| I've been analyzing the new.txt generated from my large
crawl of epanorama and have a question...
Why does www.hut.fi/~then/circuits/covox.zip get listed in
new.txt twice, but with different local file names
(covox.zip, covox-2.zip)? When I checked the saved HTML
files that linked to this ZIP file, they were both
correctly linked to covox.zip (covox-2.zip does not even
exist where new.txt said it 'would'.) So is HTTrack doing
some URL checks/conversions/equivalancy checks after these
entries are written in the new.txt? It sure seems like it
in this case.

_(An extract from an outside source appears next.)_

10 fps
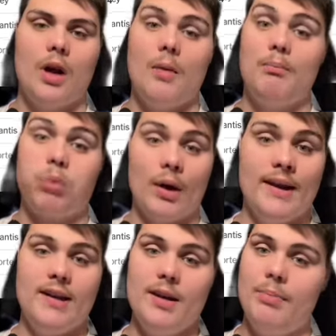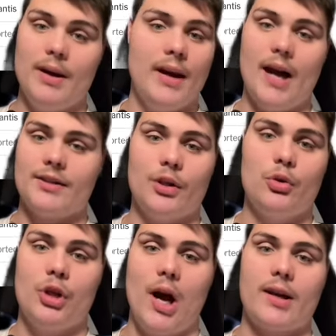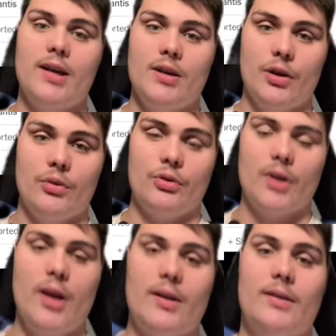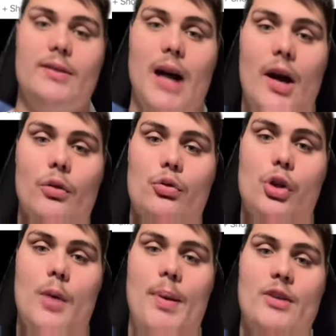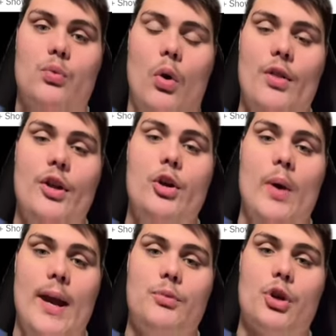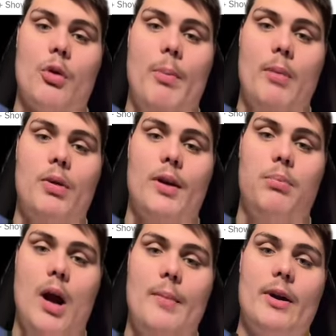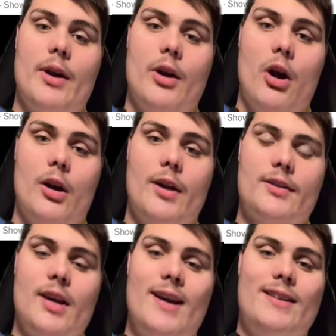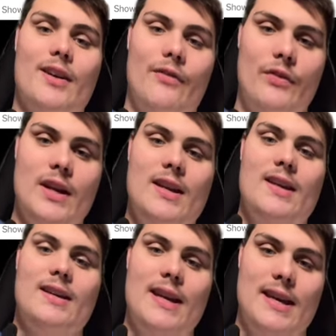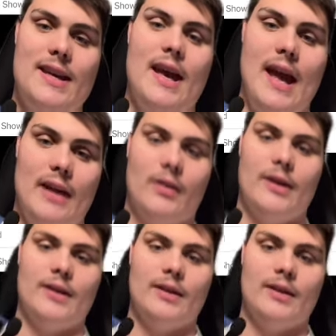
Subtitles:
Breaking but not so shocking news. Donald Trump has won the New Hampshire Republican primary caucus, defeating Nikki Haley.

It's not a 'critical' problem (didn't affect
the local copy), but it may complicate troubleshooting in
other cases (as this troubleshooting tool itself may be a
little bit broken.)
Here are the related entries from the new.txt:
-------------------------------------
16:57:45 287/-1 -R-MC- error ('Moved%
20Permanently') text/html 301 html zip
www.hut.fi/~then/circuits/covox.zip
I:/web-archive%20problematic/www.epanorama.net%
2020021228/www.hut.fi/_then/circuits/covox.zip (from
www.epanorama.net/circuits/dacs.html)
-------------------------------------
17:13:12 287/-1 ---MC- error ('Moved%
20Permanently') text/html 301 zip html zip
www.hut.fi/~then/circuits/covox.zip
I:/web-archive%20problematic/www.epanorama.net%
2020021228/www.hut.fi/_then/circuits/covox-2.zip
(from
www.hut.fi/Misc/Electronics/circuits/dacs.html)
| |